BRIEF: Please return the listing exactly as it stands, skipping any pictures.

------ GIVEN DATA ------

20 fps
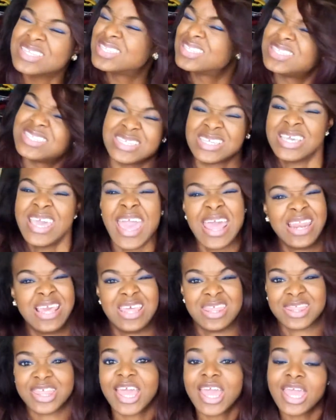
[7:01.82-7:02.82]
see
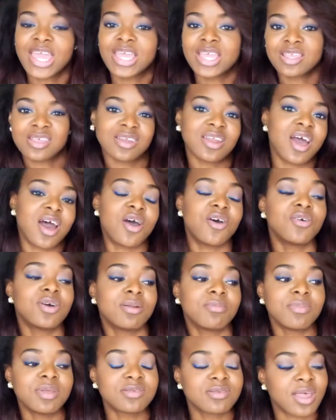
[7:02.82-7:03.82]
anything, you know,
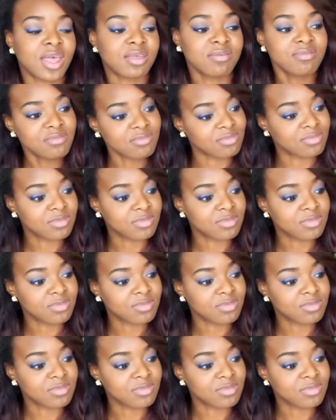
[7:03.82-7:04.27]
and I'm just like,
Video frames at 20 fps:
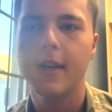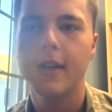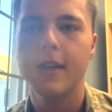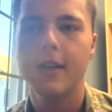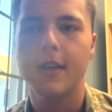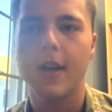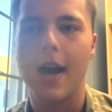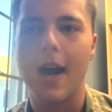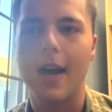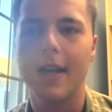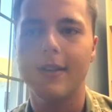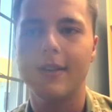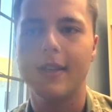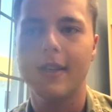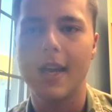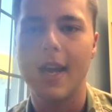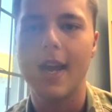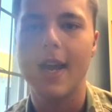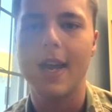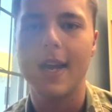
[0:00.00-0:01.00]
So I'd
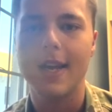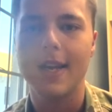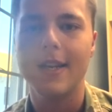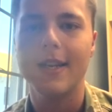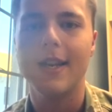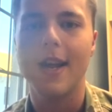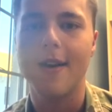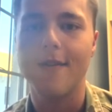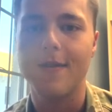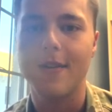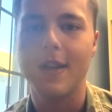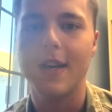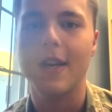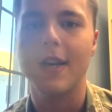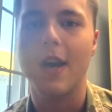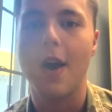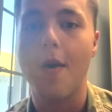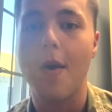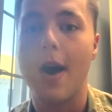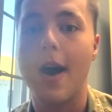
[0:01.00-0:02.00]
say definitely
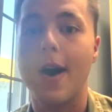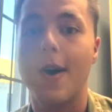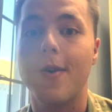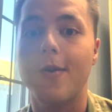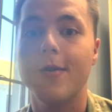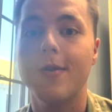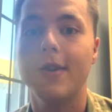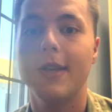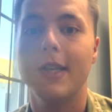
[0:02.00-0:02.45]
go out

------

YOUR SOLUTION:
20 fps
[7:01.82-7:02.82]
see
[7:02.82-7:03.82]
anything, you know,
[7:03.82-7:04.27]
and I'm just like,
Video frames at 20 fps:
[0:00.00-0:01.00]
So I'd
[0:01.00-0:02.00]
say definitely
[0:02.00-0:02.45]
go out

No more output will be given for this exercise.